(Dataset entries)
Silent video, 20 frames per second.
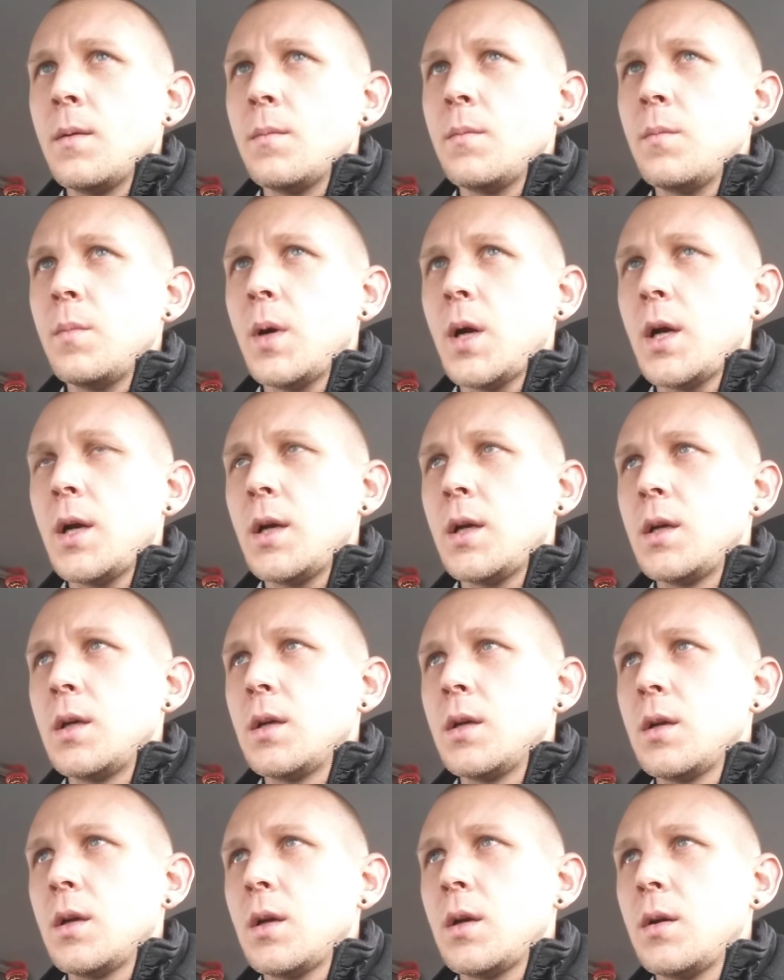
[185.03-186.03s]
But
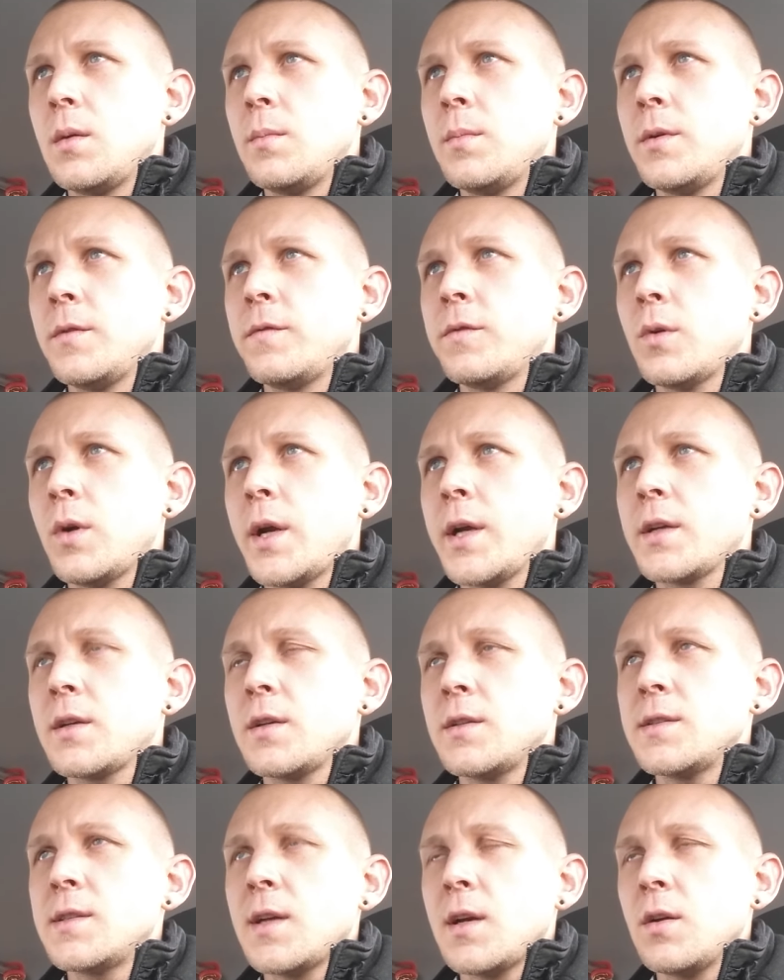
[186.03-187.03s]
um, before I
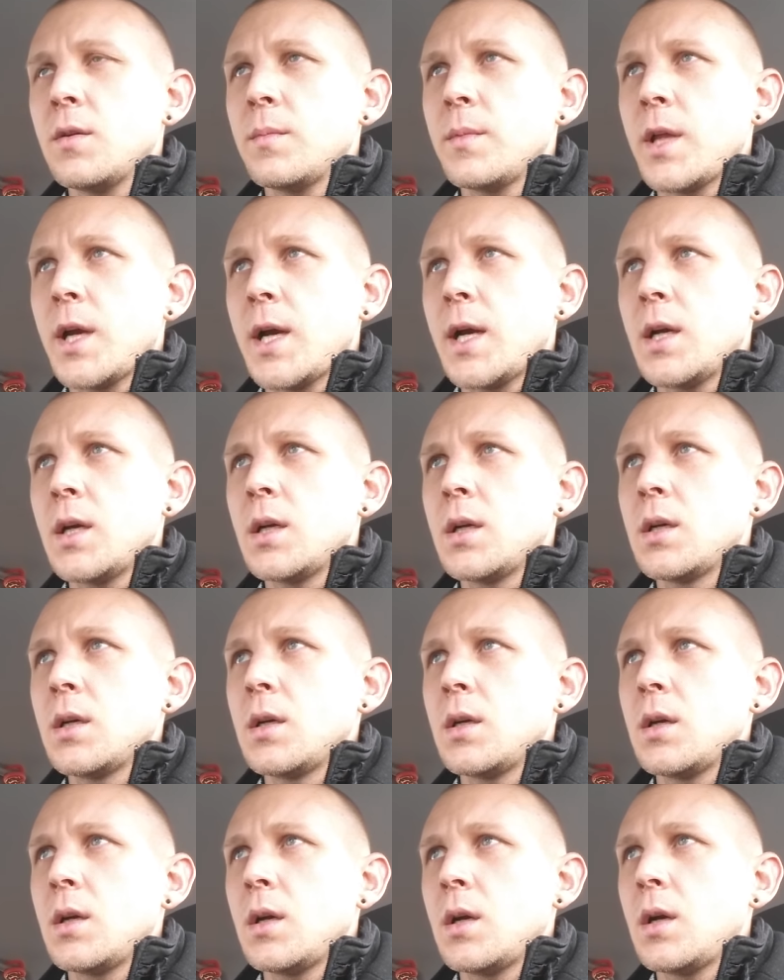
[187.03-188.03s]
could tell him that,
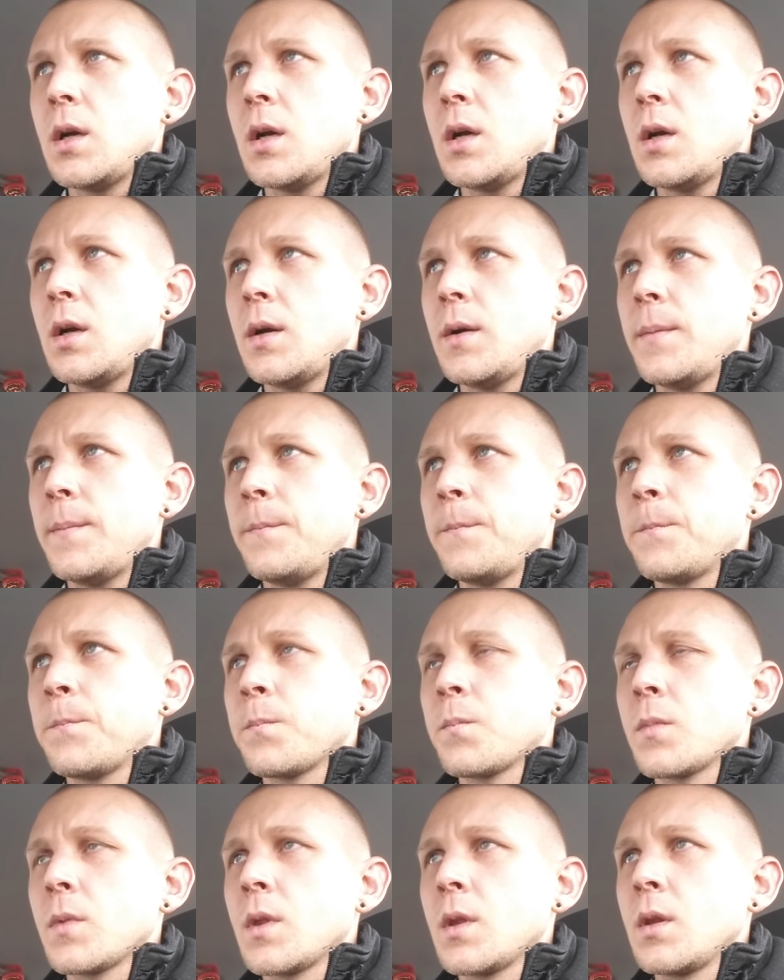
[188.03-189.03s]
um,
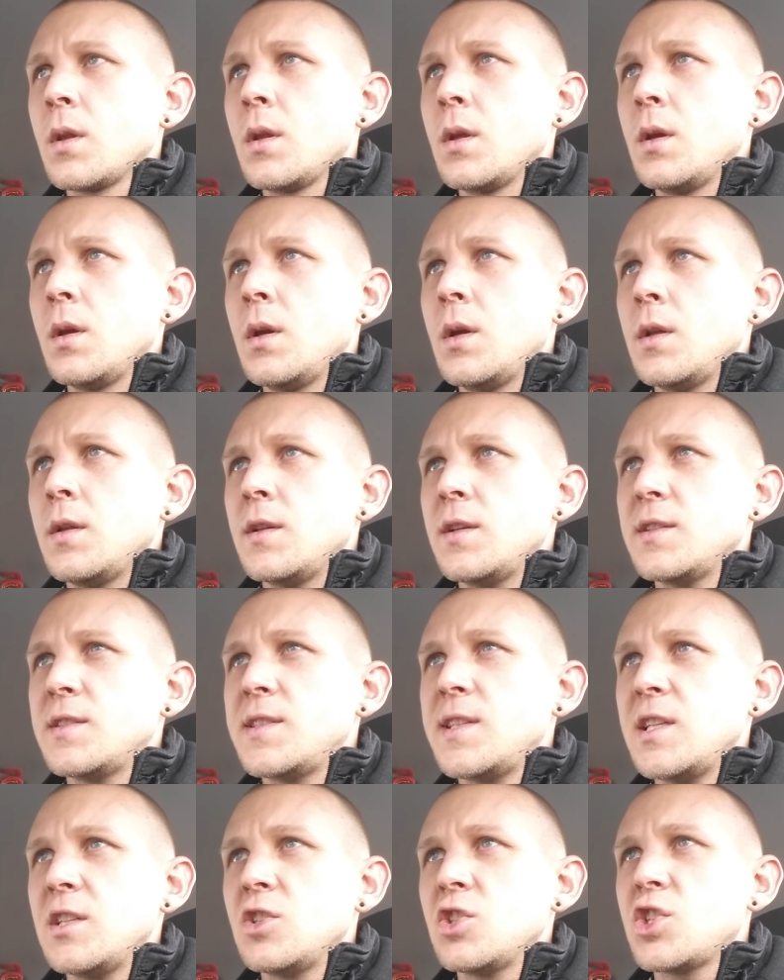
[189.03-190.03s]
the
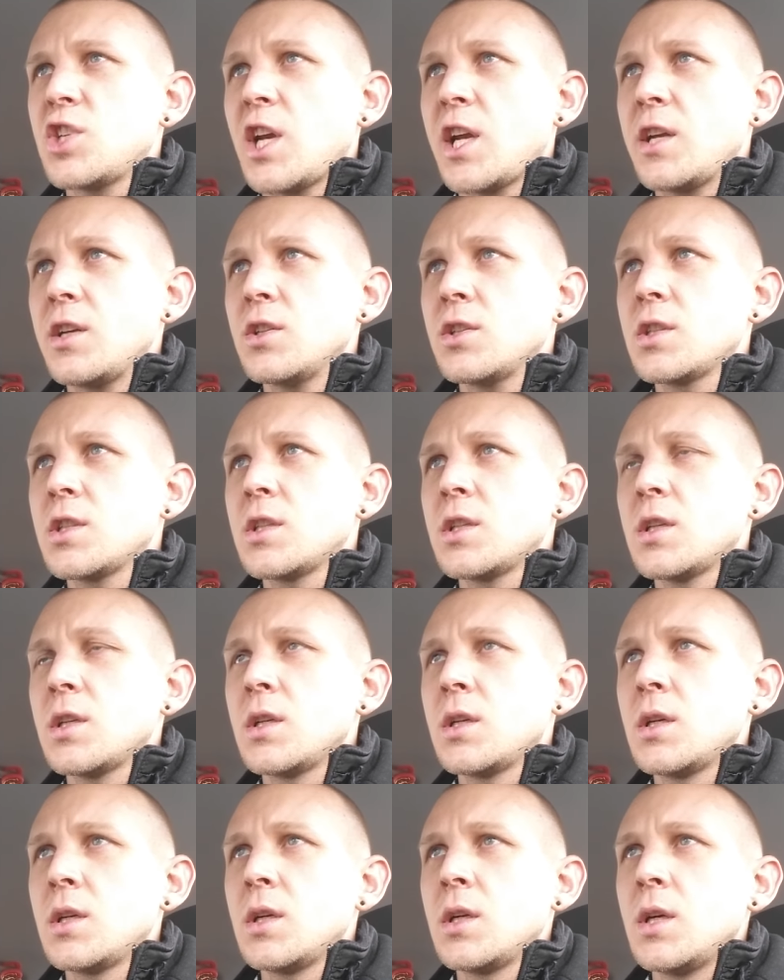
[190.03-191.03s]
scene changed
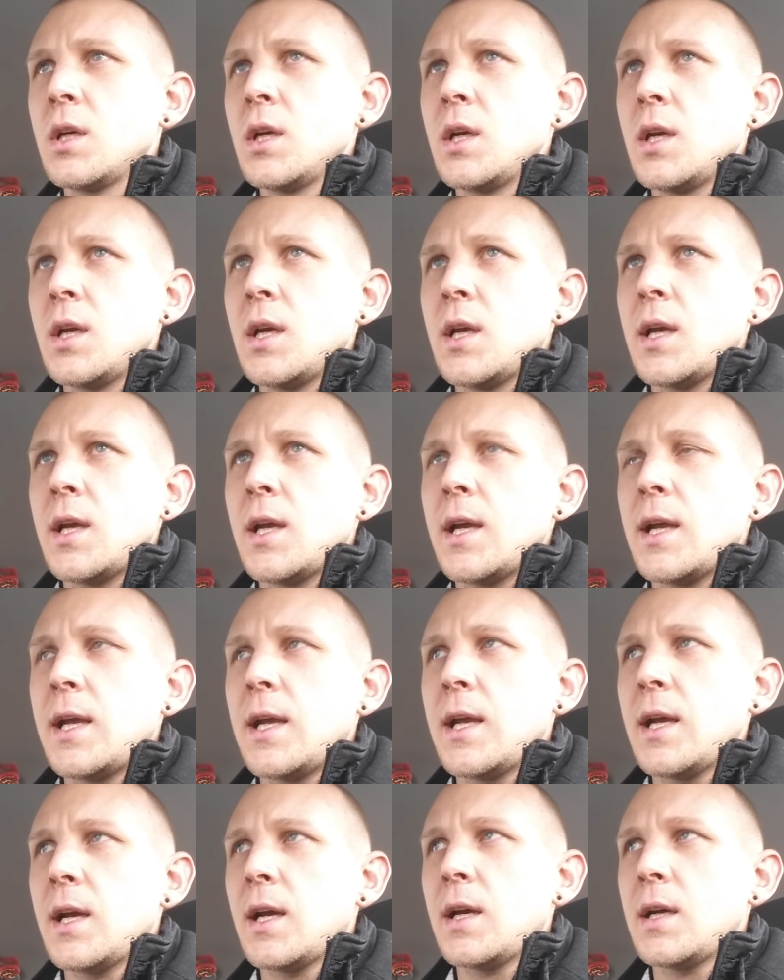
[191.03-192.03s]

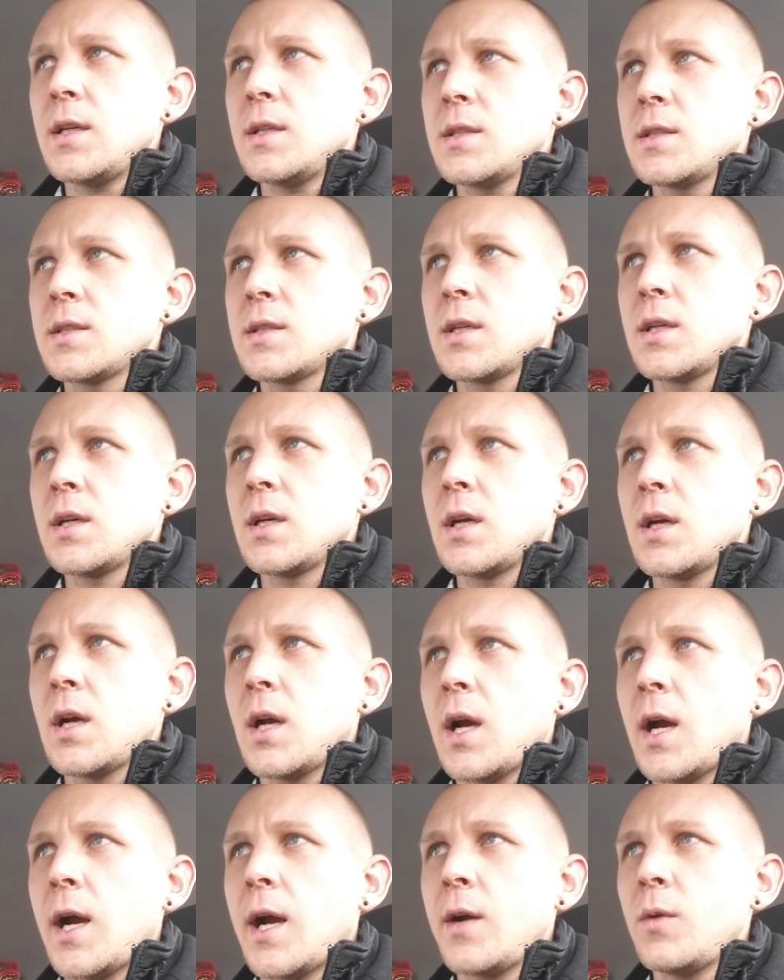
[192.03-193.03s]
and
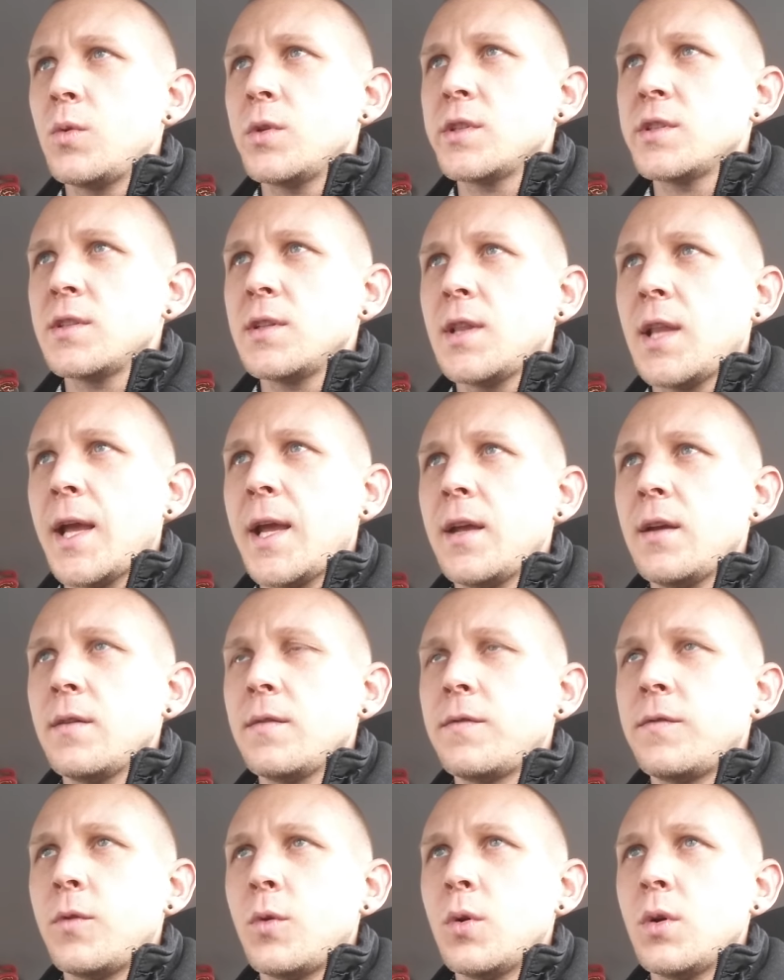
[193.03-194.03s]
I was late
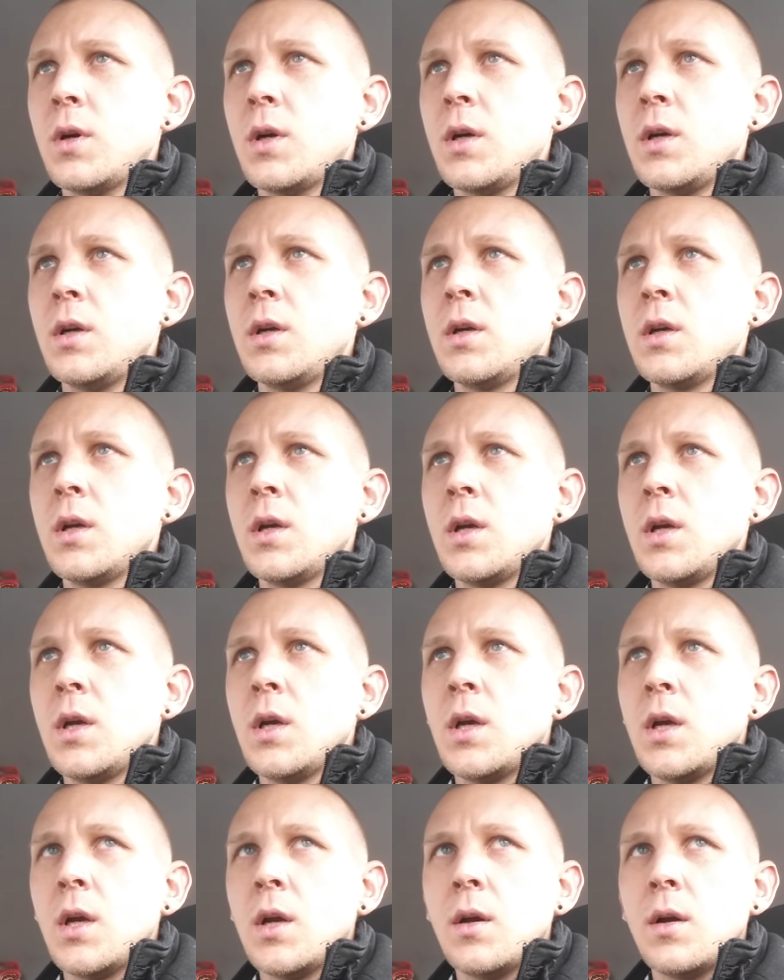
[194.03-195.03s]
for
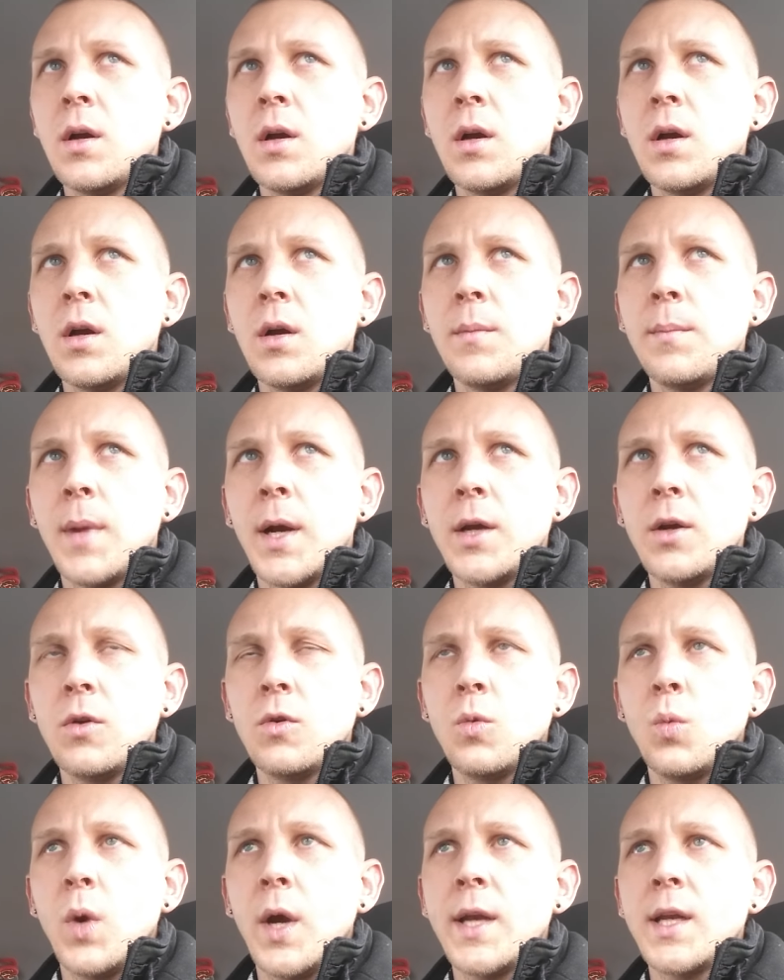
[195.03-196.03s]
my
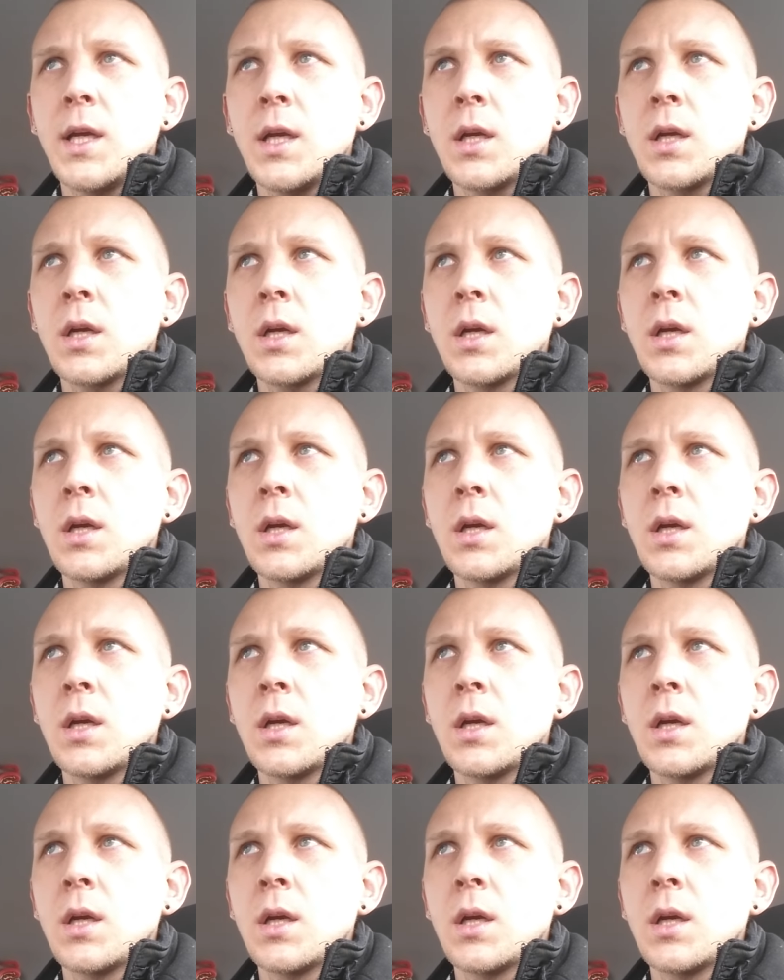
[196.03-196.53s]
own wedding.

:: PROBLEM DETAILS ::
Retype the data in full. Images do not go in the copy.

:: RESPONSE TO THIS EXERCISE ::
Silent video, 20 frames per second.
[185.03-186.03s]
But
[186.03-187.03s]
um, before I
[187.03-188.03s]
could tell him that,
[188.03-189.03s]
um,
[189.03-190.03s]
the
[190.03-191.03s]
scene changed
[191.03-192.03s]

[192.03-193.03s]
and
[193.03-194.03s]
I was late
[194.03-195.03s]
for
[195.03-196.03s]
my
[196.03-196.53s]
own wedding.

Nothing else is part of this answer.